If you don’t understand stuff, it’s magic. And if you’re relying on something that’s magic, your platform can disappear in a puff of smoke. This especially true of newer things – I don’t understand MySQL but it’s long in the tooth enough I can (mostly) trust it. Some of the newer NoSQL techs do not have that lineage…
Open Source allows you to get under the hood of all these things, to look behind the curtain and reverse-engineer what is going on. You invariably have to as the documentation is a TODO item. This means that when you do hit these extreme edge cases situations you can fix them, eventually.
But that’s only once you’ve really understood the problem. In black-box situations it’s all too easy to pull the levers you have until it seems the problem has gone away, but all you’ve done is masked, displaced, or deferred it. You have to understand the whole stack and not just “your bit”. (This reminded me a bit of a conversation with a friend who does network security, where decisions not to collect some data for “safety” actually made potential targets more obvious)
There are no gremlins
My favourite point was this: Computers are (mostly) deterministic.
We talk about bugs, issues, intermittent and transient faults – almost resigning ourselves to sometimes “things just happen”.
As Artur points out, computers are deterministic state machines, this randomness doesn’t really exist. Yes, the complex interplay of our interconnected systems can give the appearance of a random system, but that is just the appearance.
There is pattern in there, and when find it, you can fix it. How? Lots of monitoring, lots of measuring, and good old-fashioned investigation.
Stop throwing boxes & sharding at things
The easy availability of horizontal scale-out makes us lazy and complacent: “we’ll just throw another amazon instance at the problem”. That can be a valid approach, but only when your existing instances are actually spending all of their time doing meaningful work and not stuck queuing on some random service. If you’re site is sluggish because of poor code, database performance or tuning, you’re not really solving the problems.

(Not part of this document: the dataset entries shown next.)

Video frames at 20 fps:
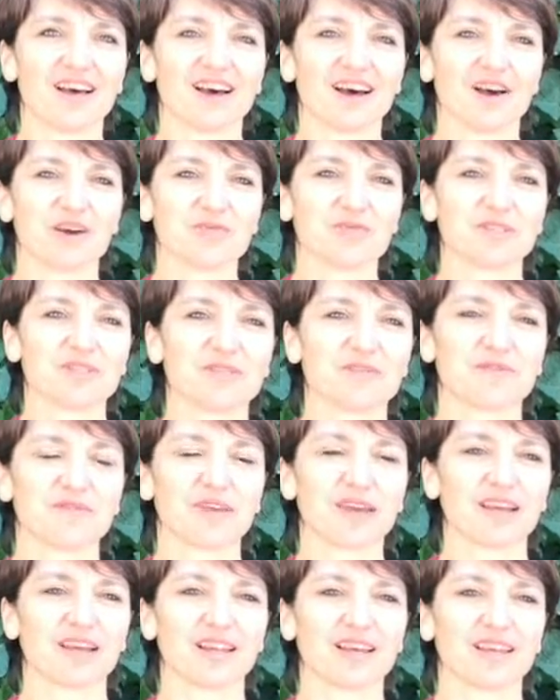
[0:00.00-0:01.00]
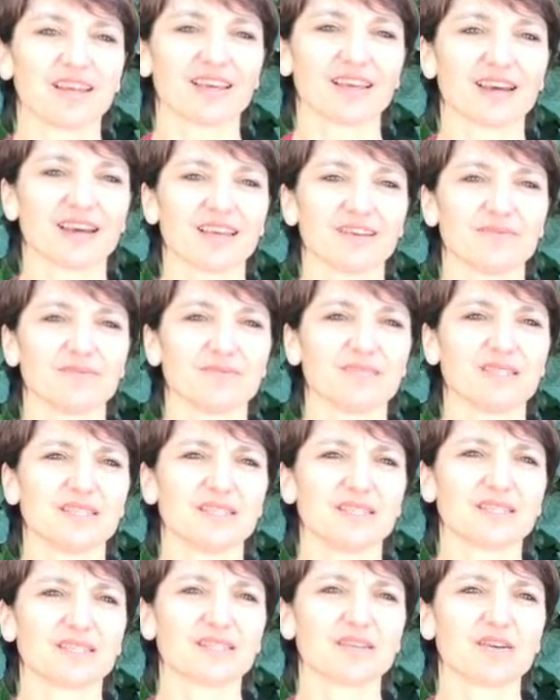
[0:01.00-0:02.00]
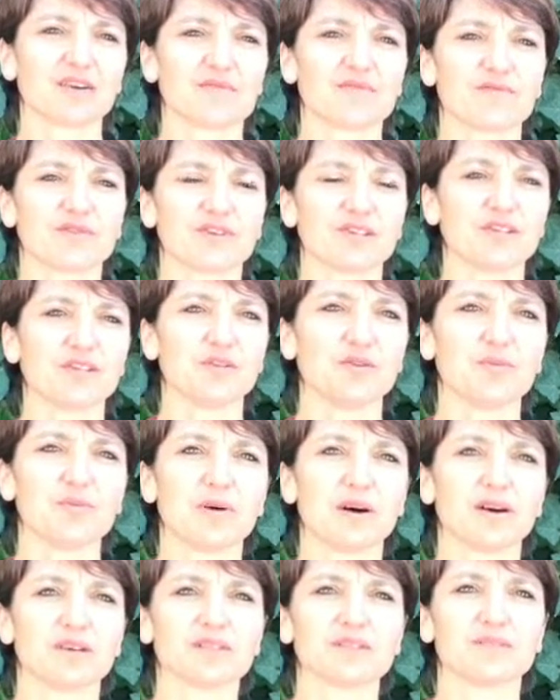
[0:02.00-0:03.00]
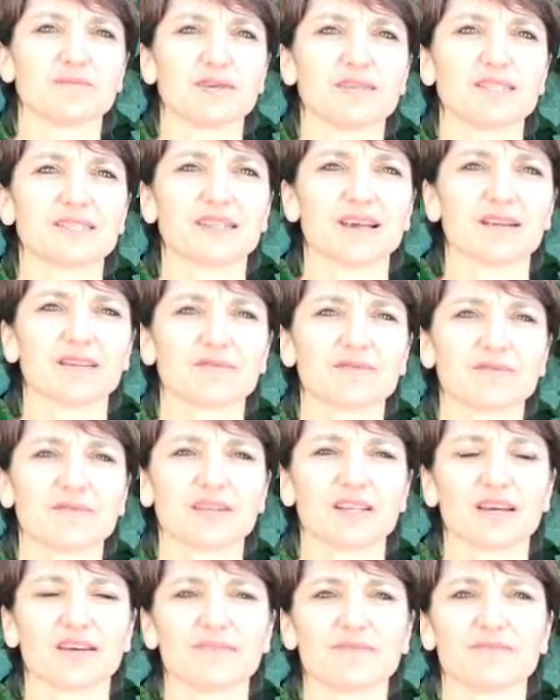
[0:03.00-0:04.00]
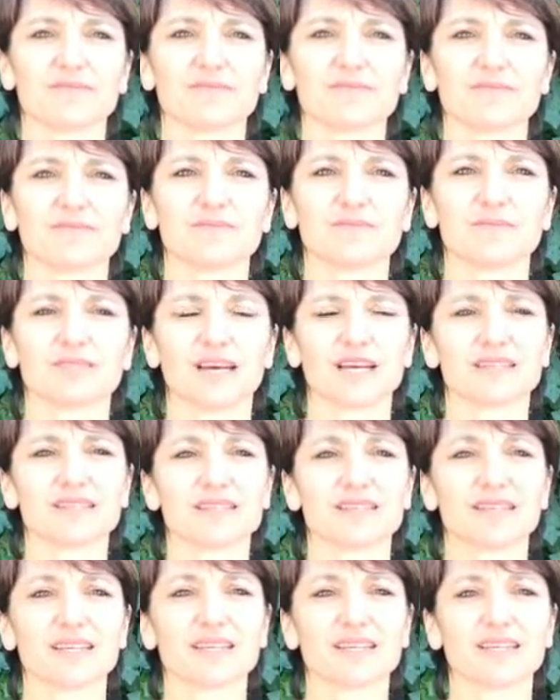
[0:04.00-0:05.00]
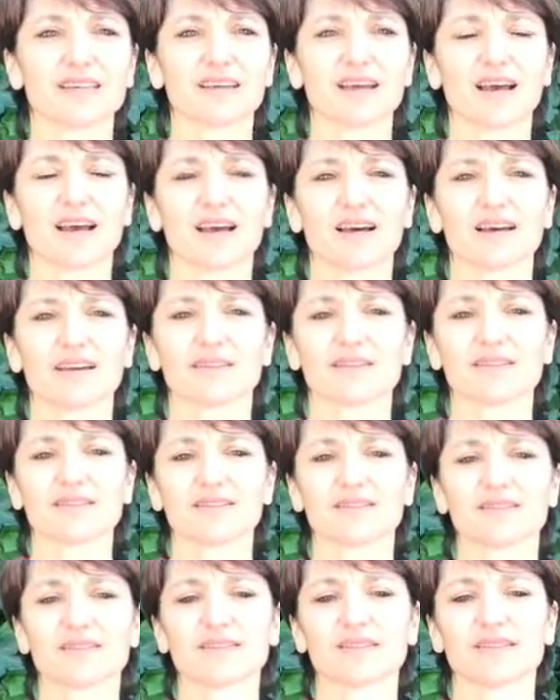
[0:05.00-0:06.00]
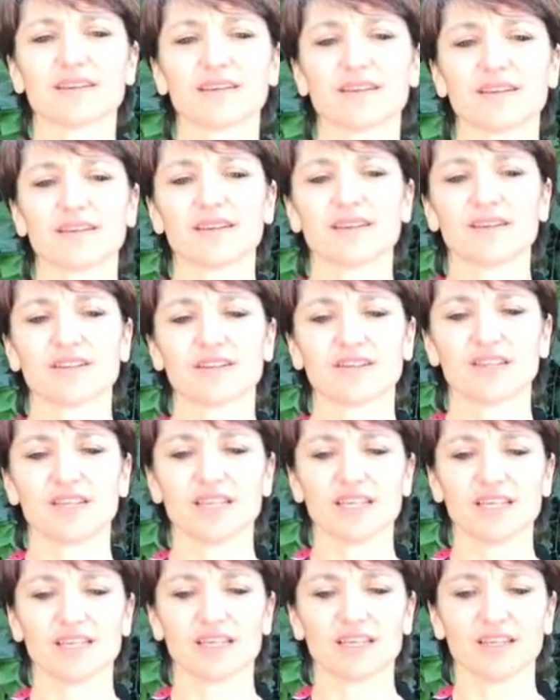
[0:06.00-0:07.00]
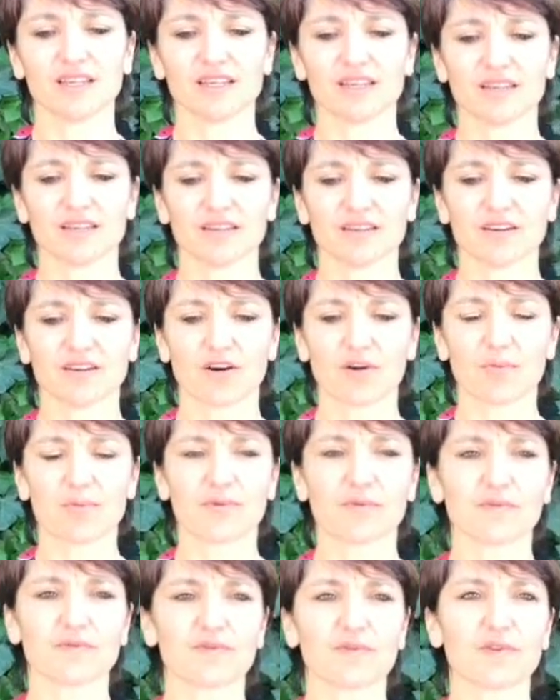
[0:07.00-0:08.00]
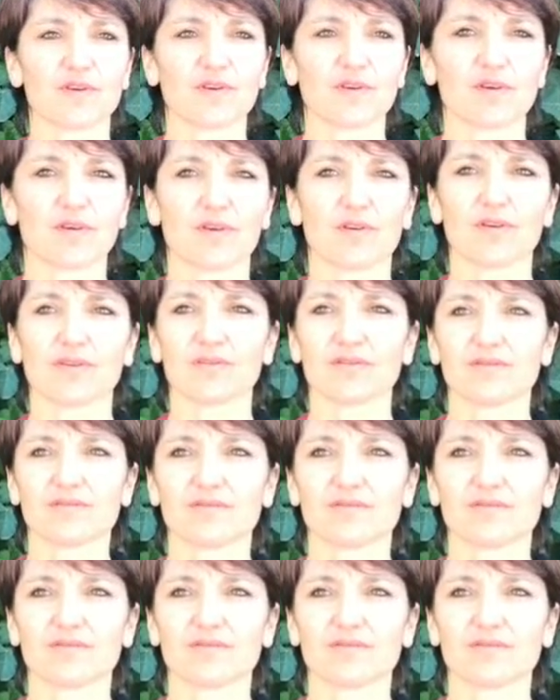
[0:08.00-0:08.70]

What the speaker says: I always feel like I'm discovering new parts of myself when I'm dancing. And the open floor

Latency is even more critical(Google PDF), and scaling out a broken system may just let more people use it slowly – not make it faster.
Post-Cloud Call to Arms?
Scaling was hard: ordering servers took ages and it was all confusing. CDNs cost lots of money, were hard to use and only for the big boys.
Then “The Cloud” appeared: people like amazon and others made stuff cheaper and faster to get machines from. For a while we could ignore the complexity and just throw money at it.
But latency isn’t as simple as capacity, and we’re back to the situation that isn’t always about throwing more boxes into the battle.